Dr Dee said AlgaeSorb was a brilliant entry by a mixed team, which drew on different country experiences and expertise across chemistry, physics and materials sciences. 

“As a result they developed an elegant solution to tackle methane in the Global South where other landfill solutions are not available and in a way that supports the local communities,” she said. 

In between pitches, experts such as Professor Prabhu and Cambridge Zero Director Professor Emily Shuckburgh offered insights on sustainable innovation and its importance in the race to reduce greenhouse gas emissions and keep global temperatures below 1.5 degrees Celsius.

Dr Amy Munro-Faure, Cambridge Zero’s Head of Education and Student Engagement led a quick game that mixed teams for spontaneous pitches, which resulted in a wild melange of ideas that included saving dolphins and travelling through time. 

The eight-week Climate Challenge programme is run in partnership with CISL Canopy, Carbon13, Energy IRC, Cambridge Enterprise, the Maxwell Centre and sponsored by Moda Living. Competing teams undertake training and develop early-stage proposals for solutions to tackle climate challenges in innovative ways.  

Each year there is a new theme. This year’s theme, “A Just Transition”, asked teams to consider the social impacts of their climate solutions.  

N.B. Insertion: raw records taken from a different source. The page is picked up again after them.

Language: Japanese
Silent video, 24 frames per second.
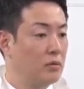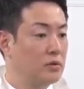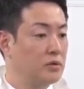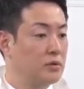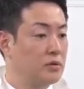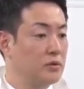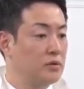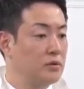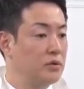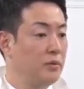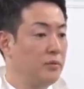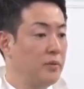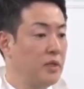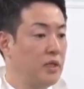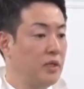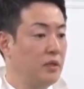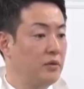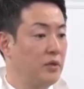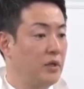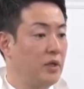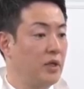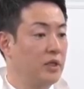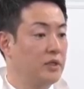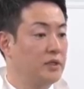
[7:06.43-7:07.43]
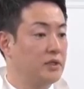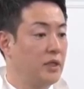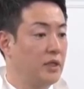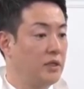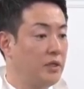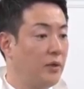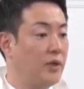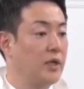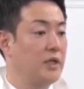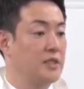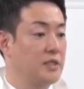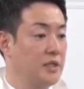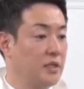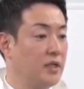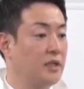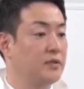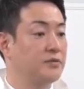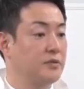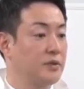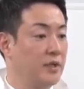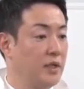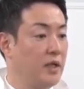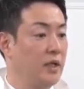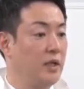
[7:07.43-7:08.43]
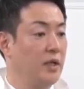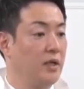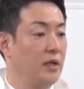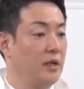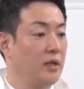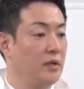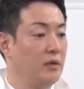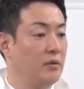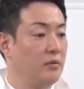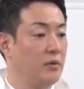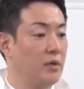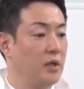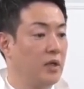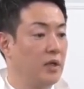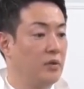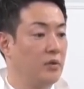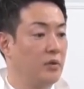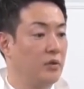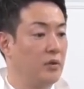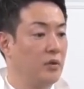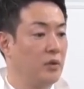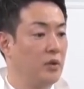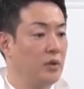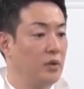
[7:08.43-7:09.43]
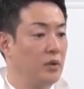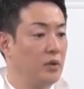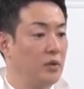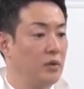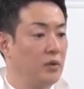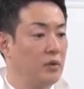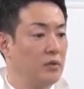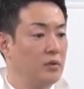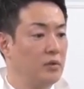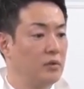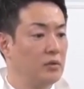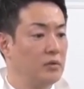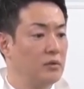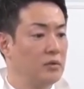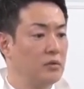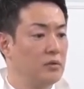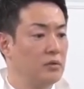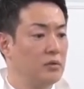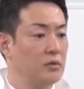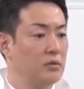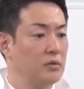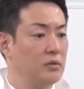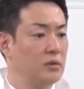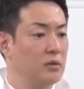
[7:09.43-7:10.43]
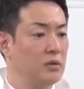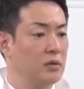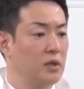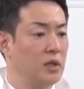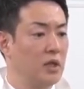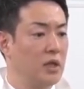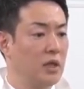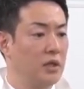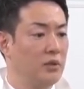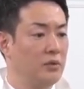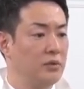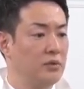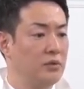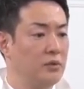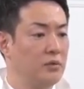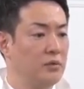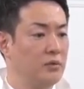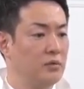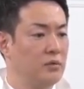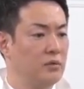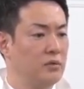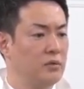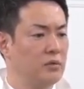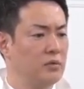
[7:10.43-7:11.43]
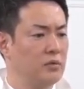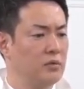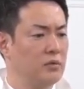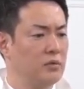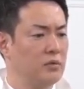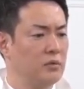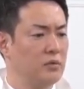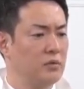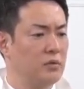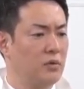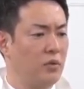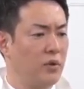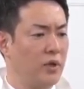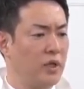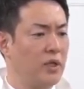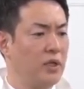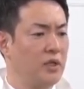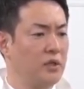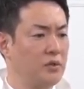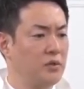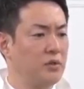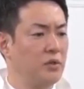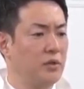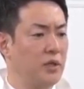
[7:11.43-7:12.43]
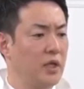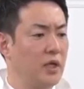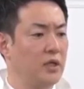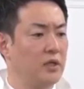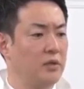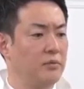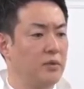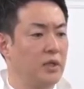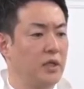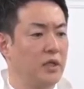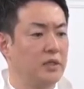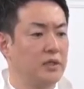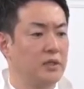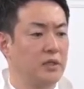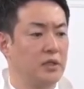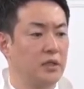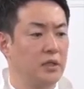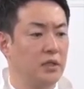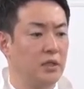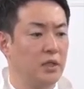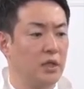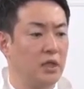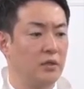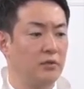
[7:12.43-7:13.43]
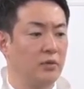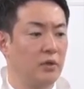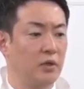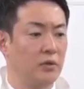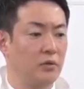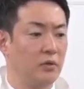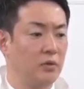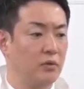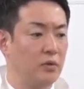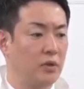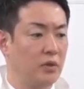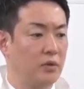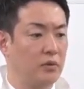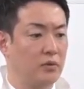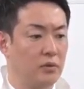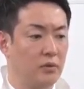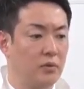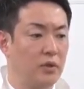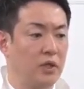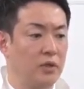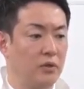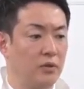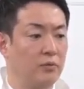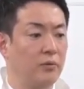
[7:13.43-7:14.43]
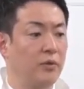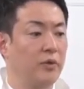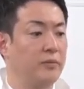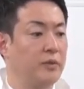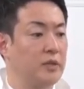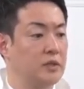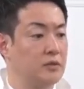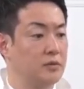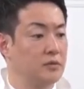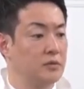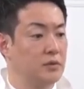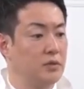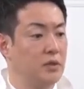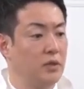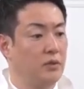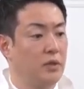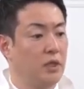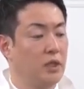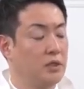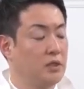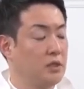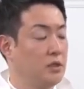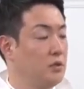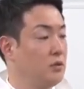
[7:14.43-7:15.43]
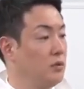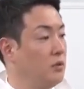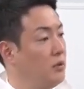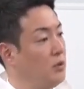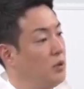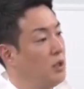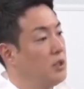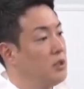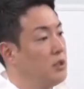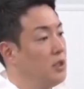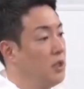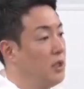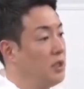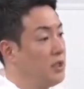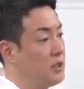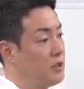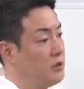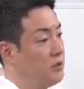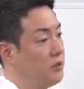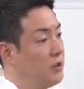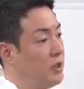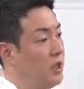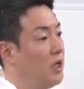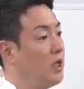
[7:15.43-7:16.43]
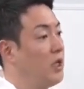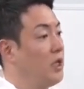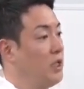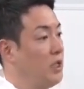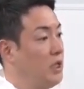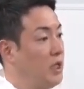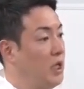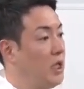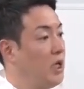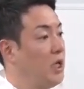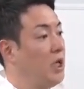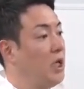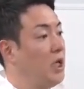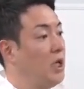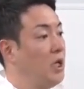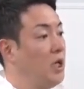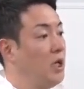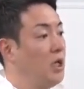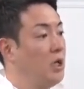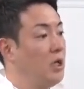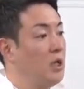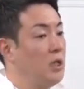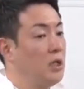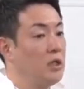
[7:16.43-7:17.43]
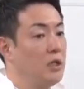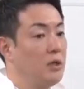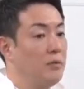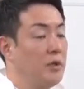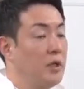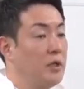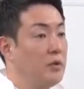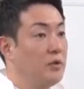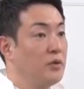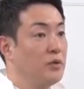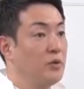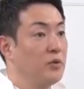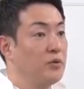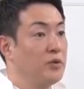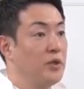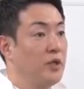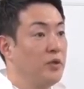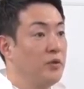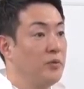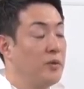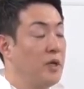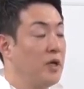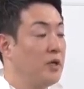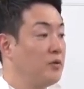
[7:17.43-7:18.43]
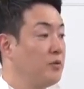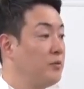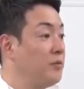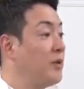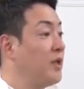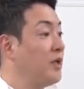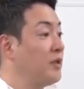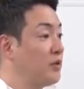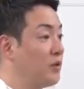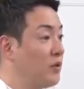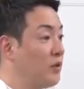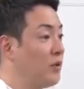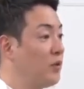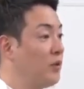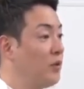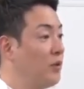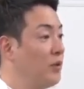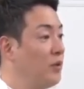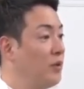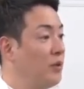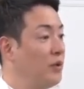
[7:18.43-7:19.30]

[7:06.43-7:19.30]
ずっとメディアに批判していたわけじゃなくてこれあのあのこれだけちょっとネガティブな発信があるのはどうどうかと思いますっていう発信の話の流れで多分あの特定の番組名と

Two runner-up teams were awarded a prize of £750. FireSight, formed of Jovana Knezevic and Onkar Gulati, pitched a risk assessment and consulting service to address global wildfires using remote sensing and machine learning. Carolina Pulignani and Shannon A. Bonke of Wastevalor fascinated the judges with their technology that converts waste into methanol.  

Team Reckon, made up of Aparna Holenarasipura Sreedhara and Akanksha Sahay, won the Audience Choice Award for their software as a service platform entry. The software gives organisations the ability to measure the social impact of their climate transition plans.

Judges said the Climate Challenge was a powerful demonstration of how innovation and the determination to tackle climate change permeate every level of the Cambridge University community.  

“Helping build the entrepreneurial mindset in the University ecosystem is critical to the innovation agenda and particularly crucial for a true net zero where over half the innovations needed for 2050 are still in the lab,” Gibbs said.